» Work item:
An exact reproduction of all the data is needed, with no images in it.

» Data excerpts:
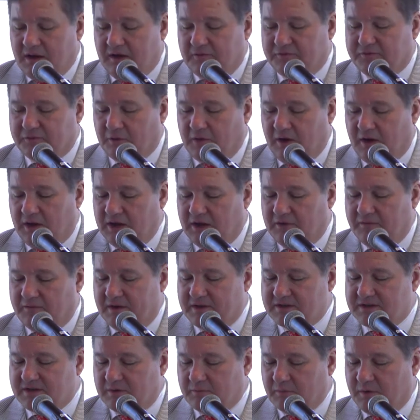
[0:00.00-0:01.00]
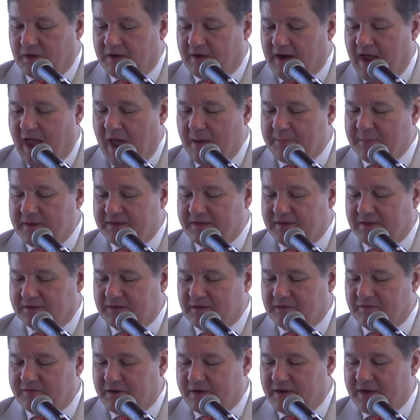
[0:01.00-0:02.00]
for all of us, and we're happy that
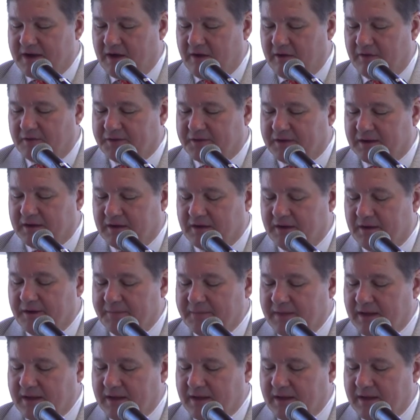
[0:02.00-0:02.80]
they're very healthy.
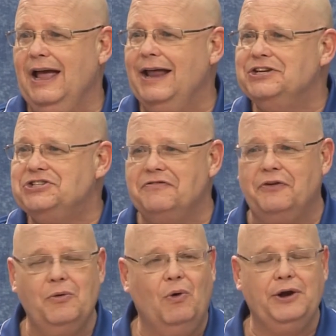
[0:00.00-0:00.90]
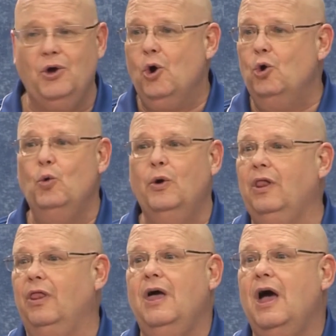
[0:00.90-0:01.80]
and it's everyone who
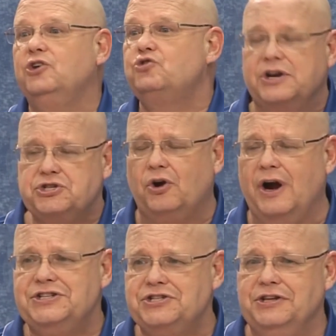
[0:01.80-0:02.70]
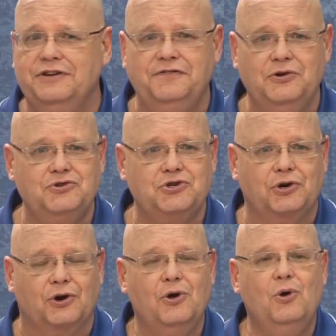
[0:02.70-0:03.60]
will trust Christ in the
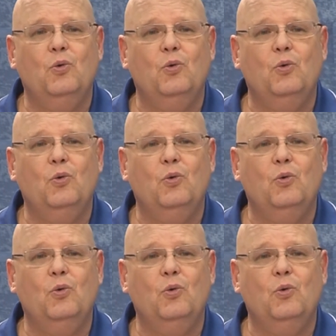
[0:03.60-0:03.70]
future.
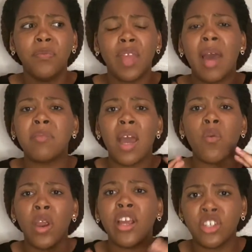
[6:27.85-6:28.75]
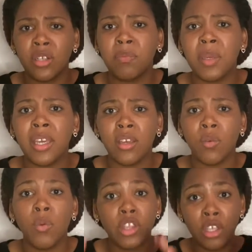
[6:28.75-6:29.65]
I'm not where I should be
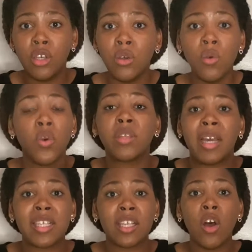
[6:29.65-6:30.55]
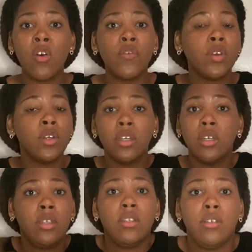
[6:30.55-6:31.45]
with you, with myself,
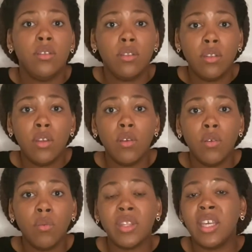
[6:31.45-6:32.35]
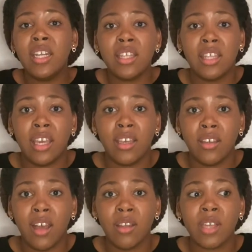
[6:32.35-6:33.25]
with
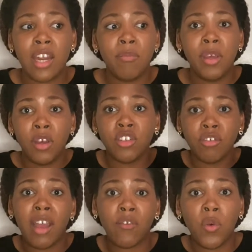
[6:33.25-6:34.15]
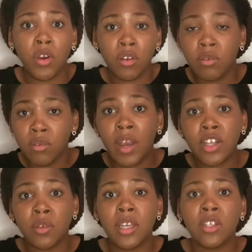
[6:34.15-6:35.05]
anything outside of being on track for
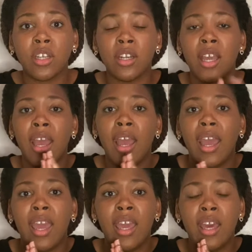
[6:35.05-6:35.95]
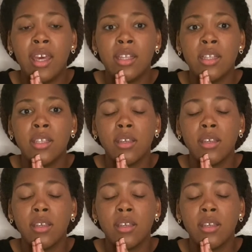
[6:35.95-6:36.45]
graduation. And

» Output below:
[0:00.00-0:01.00]
[0:01.00-0:02.00]
for all of us, and we're happy that
[0:02.00-0:02.80]
they're very healthy.
[0:00.00-0:00.90]
[0:00.90-0:01.80]
and it's everyone who
[0:01.80-0:02.70]
[0:02.70-0:03.60]
will trust Christ in the
[0:03.60-0:03.70]
future.
[6:27.85-6:28.75]
[6:28.75-6:29.65]
I'm not where I should be
[6:29.65-6:30.55]
[6:30.55-6:31.45]
with you, with myself,
[6:31.45-6:32.35]
[6:32.35-6:33.25]
with
[6:33.25-6:34.15]
[6:34.15-6:35.05]
anything outside of being on track for
[6:35.05-6:35.95]
[6:35.95-6:36.45]
graduation. And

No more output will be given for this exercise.